Malindo is looking at several destinations in India and other medium-haul destinations in Asia, particularly greater China, that would be served in the overnight hours. Such operations are ideal as the fleet can be used to focus on shorter flights in the domestic market during daylight hours.

Malindo can also make medium-haul routes such as Delhi work by offering connections within its own network and to flights to and from Indonesia operated by sister carrier Lion. India-Indonesia is a particularly attractive market as it is growing rapidly but not served non-stop by any carrier.

Lion currently serves Kuala Lumpur from Jakarta with three daily flights. Lion and Malindo are expected to launch services over the next year on several routes connecting Kuala Lumpur with secondary cities in Indonesia.

Malaysia-Indonesia is a big local market now dominated by the AirAsia Group, which accounts for 59% of seat capacity between the two countries, according to CAPA and Innovata data. The Lion Group (including regional carrier Wings Air) now accounts for only 7% of capacity in the Malaysia-Indonesia market while MAS (including regional carrier Firefly) accounts for 21%.

Now that it has launched an affiliate in Malaysia, the Lion Group will look to close this gap and exploit network synergies between the Lion and Malindo operations.

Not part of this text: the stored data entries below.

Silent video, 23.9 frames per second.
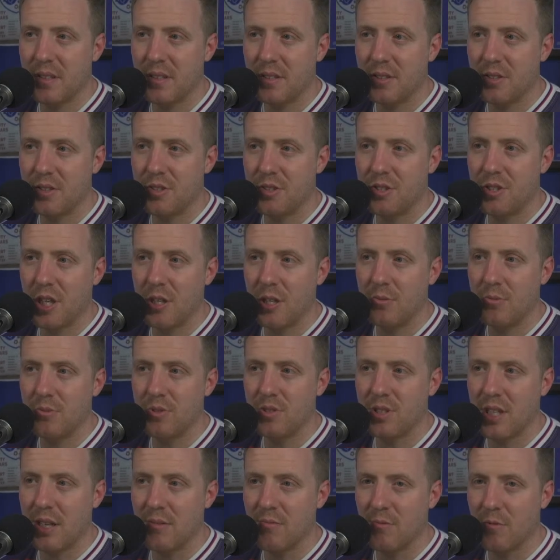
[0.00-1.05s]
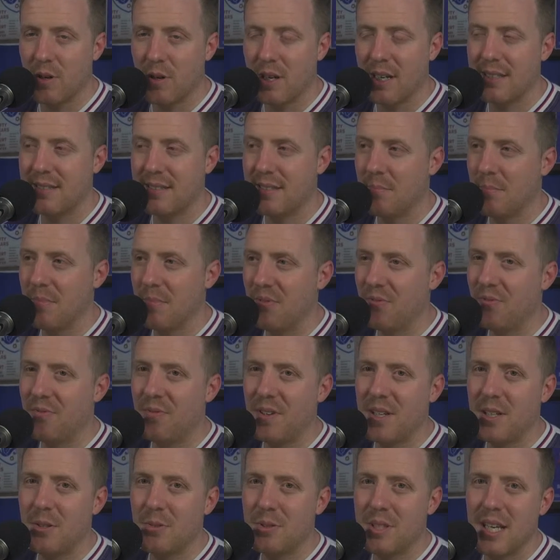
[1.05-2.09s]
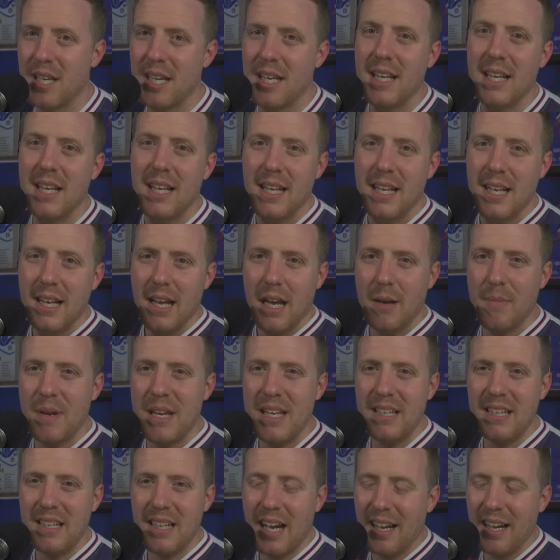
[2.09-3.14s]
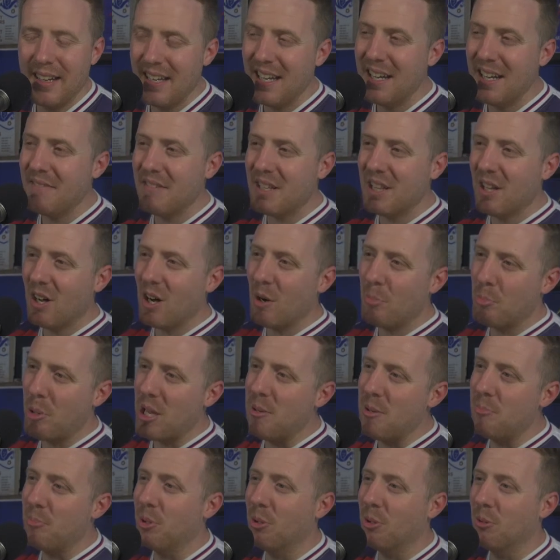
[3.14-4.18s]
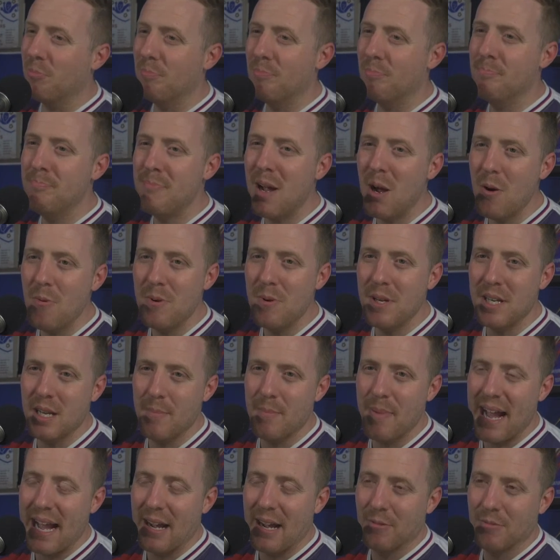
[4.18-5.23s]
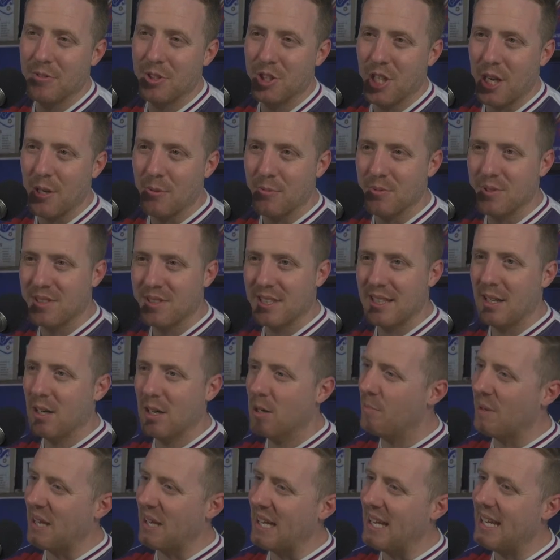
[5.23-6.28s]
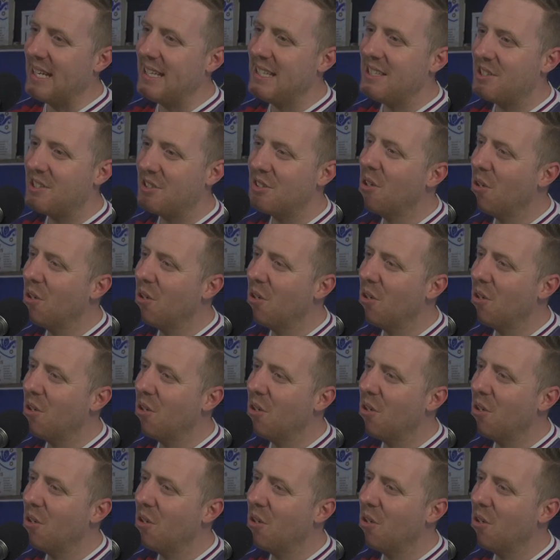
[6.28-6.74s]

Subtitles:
Jones and Rice in midfield. I mean, I hear a lot of people moan about Jones a little bit, and he's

Malindo will be able to woo passengers but profits may prove to be elusive

Malindo should succeed at carving out a niche in the Malaysian domestic and international markets by differentiating itself from the two incumbents and by using an aggressive pricing programme. Malindo’s product and strategy will allow the carrier to open up new routes that are not currently served by any LCCs while competing on a majority of its routes with both AirAsia and MAS.

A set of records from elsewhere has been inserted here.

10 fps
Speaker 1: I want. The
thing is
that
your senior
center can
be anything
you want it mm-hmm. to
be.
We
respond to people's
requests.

Prior to Malindo’s launch AirAsia and MAS (including regional subsidiaries Firefly and MASWings) accounted for over 98% of domestic seat capacity in Malaysia. The AirAsia and MAS groups (including AirAsia sister carrier AirAsia X) accounted for about two-thirds of international seat capacity to and from Malaysia. The market was ripe for a shake-up.

Succeeding at carving out a profitable niche, however, will be challenging. Malindo has stated it expects to break even or be slightly in the black by the end of 2013. But even if it is able to meet its target of 90% load factors, it will be hard to be profitable given Malindo’s combination of offering frills and very low fares.

Inevitably Malindo will need to raise fares if it is to cover its costs. Malindo’s 737-900ERs have 33 fewer seats than the same aircraft operated in Indonesia by Lion. Malindo may struggle to generate sufficient yields and revenues to cover its higher unit costs and pay for the frills it provides. Trying to undercut AirAsia may not be a sustainable strategy alone and it has yet to be seen whether added frills will attract travellers who are extremely price sensitive. Where it does have a potential advantage is in attracting higher yielding business travellers and here such features as FFP and connectivity will be important.

AirAsia meanwhile will not welcome the added competition in markets which had more or less settled into competitive but profitable operations. Its extremely high profit margins will suffer from added capacity and fare wars but the LCC has the benefit of high brand recognition and loyalty, along with plenty of cash to help ride out the storm.

But, from a wider market perspective, Malindo's arrival signals the fact that Asia is about to see another major new low priced operator, with expansive ambitions. The Malaysian entry with Malindo is in that respect little more than a toe in the water for this looming giant.